• **TASK GOAL**
Repeat every entry word for word, but leave the images out of your copy.
------ PROVIDED ENTRIES
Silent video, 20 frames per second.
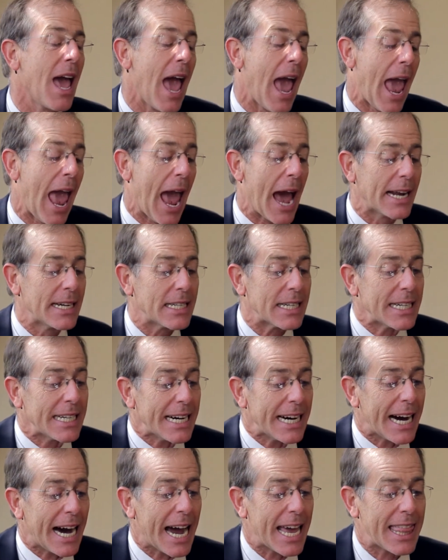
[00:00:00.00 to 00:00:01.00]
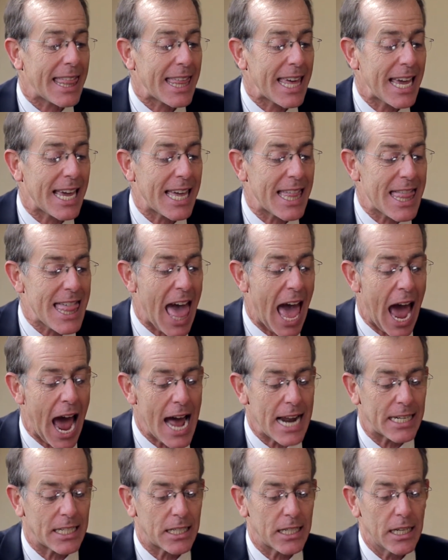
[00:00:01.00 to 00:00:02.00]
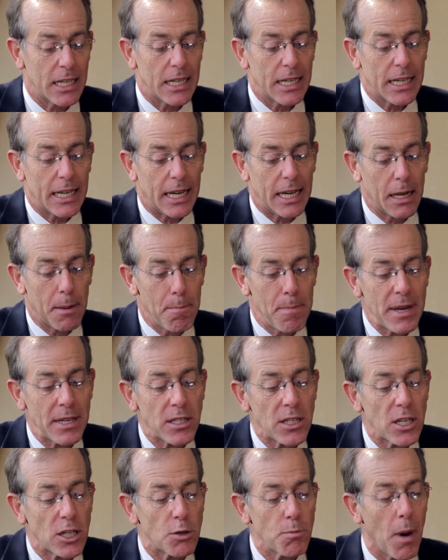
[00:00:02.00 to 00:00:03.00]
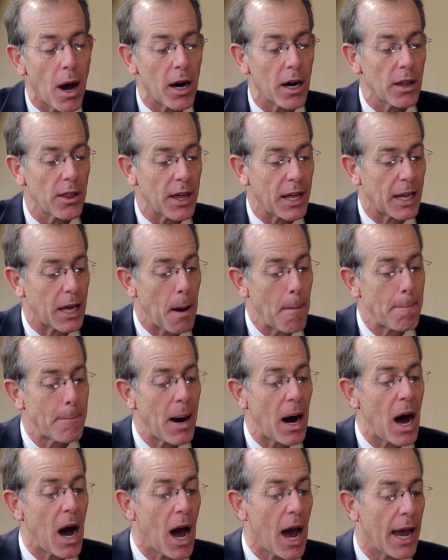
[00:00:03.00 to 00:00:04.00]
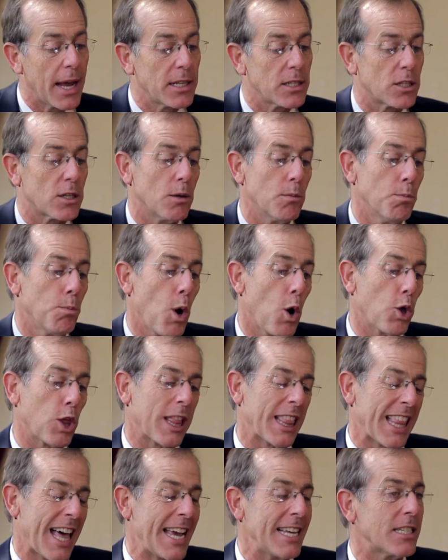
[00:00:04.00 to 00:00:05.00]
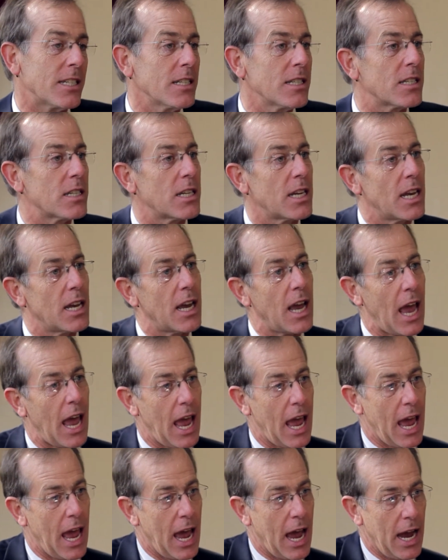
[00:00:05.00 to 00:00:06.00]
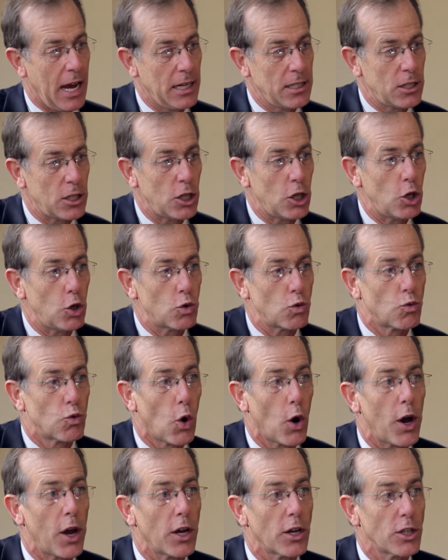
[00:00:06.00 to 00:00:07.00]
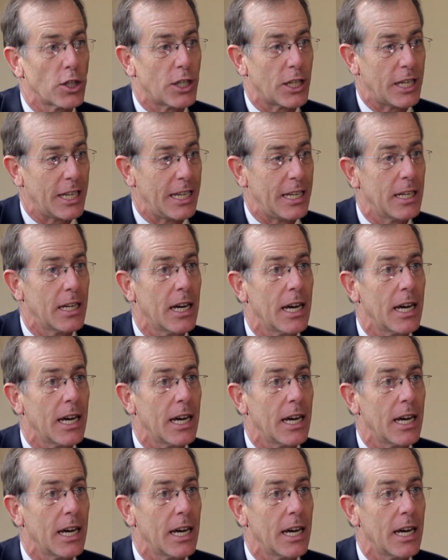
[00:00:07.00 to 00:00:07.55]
And I think that in a business model that combines both licensing and royalty,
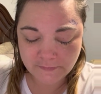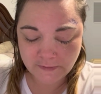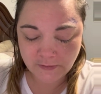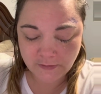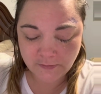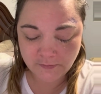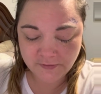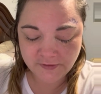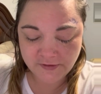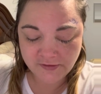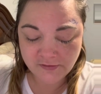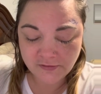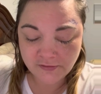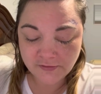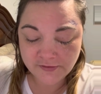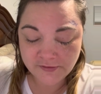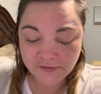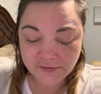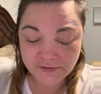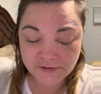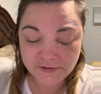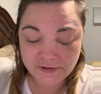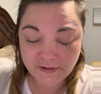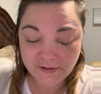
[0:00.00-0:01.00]
was
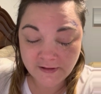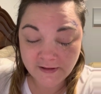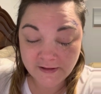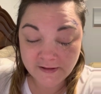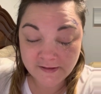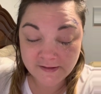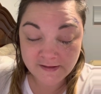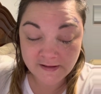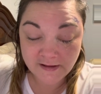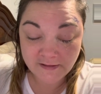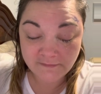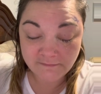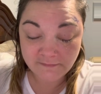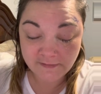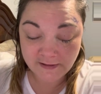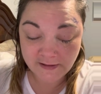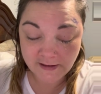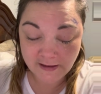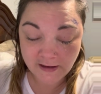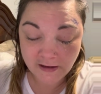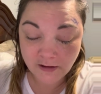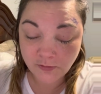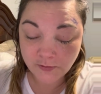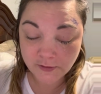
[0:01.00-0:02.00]
closer to like 7
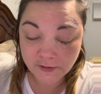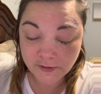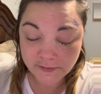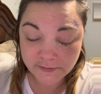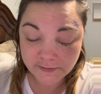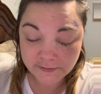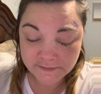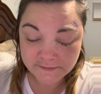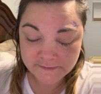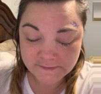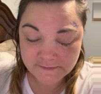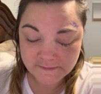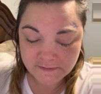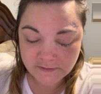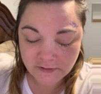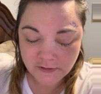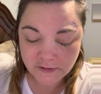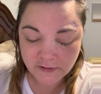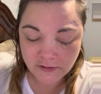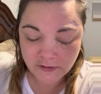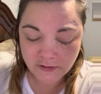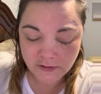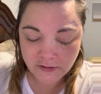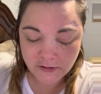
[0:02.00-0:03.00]
hours.
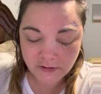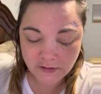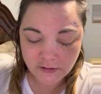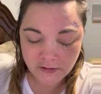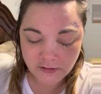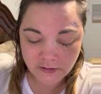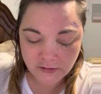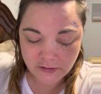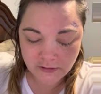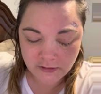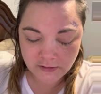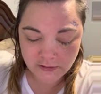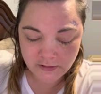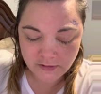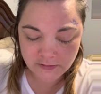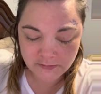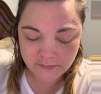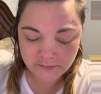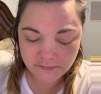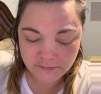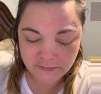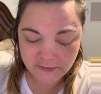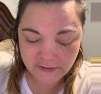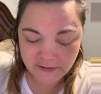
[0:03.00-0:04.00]

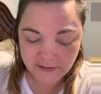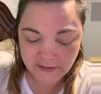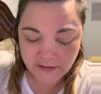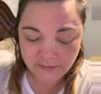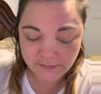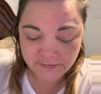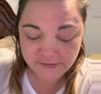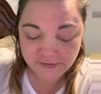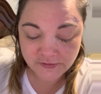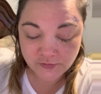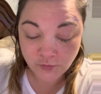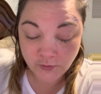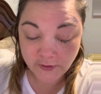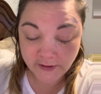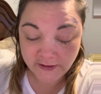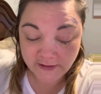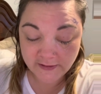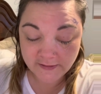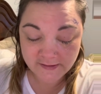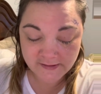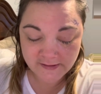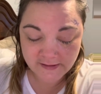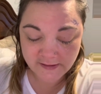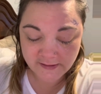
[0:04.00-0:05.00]
And I was
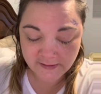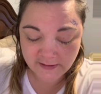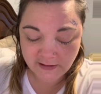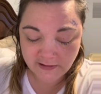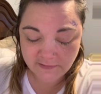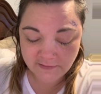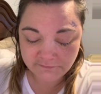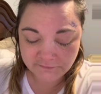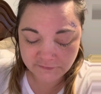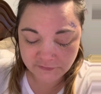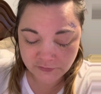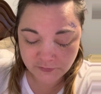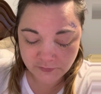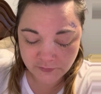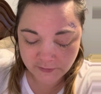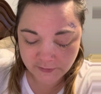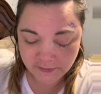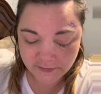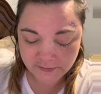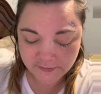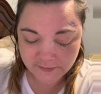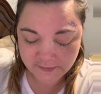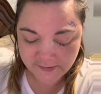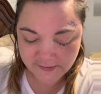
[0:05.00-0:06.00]
quite sick
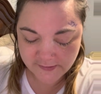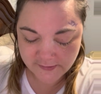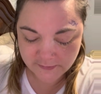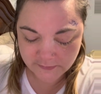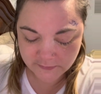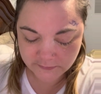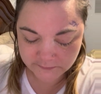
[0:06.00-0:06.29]
afterwards.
------------
• **RESPONSE BELOW**
Silent video, 20 frames per second.
[00:00:00.00 to 00:00:01.00]
[00:00:01.00 to 00:00:02.00]
[00:00:02.00 to 00:00:03.00]
[00:00:03.00 to 00:00:04.00]
[00:00:04.00 to 00:00:05.00]
[00:00:05.00 to 00:00:06.00]
[00:00:06.00 to 00:00:07.00]
[00:00:07.00 to 00:00:07.55]
And I think that in a business model that combines both licensing and royalty,
[0:00.00-0:01.00]
was
[0:01.00-0:02.00]
closer to like 7
[0:02.00-0:03.00]
hours.
[0:03.00-0:04.00]

[0:04.00-0:05.00]
And I was
[0:05.00-0:06.00]
quite sick
[0:06.00-0:06.29]
afterwards.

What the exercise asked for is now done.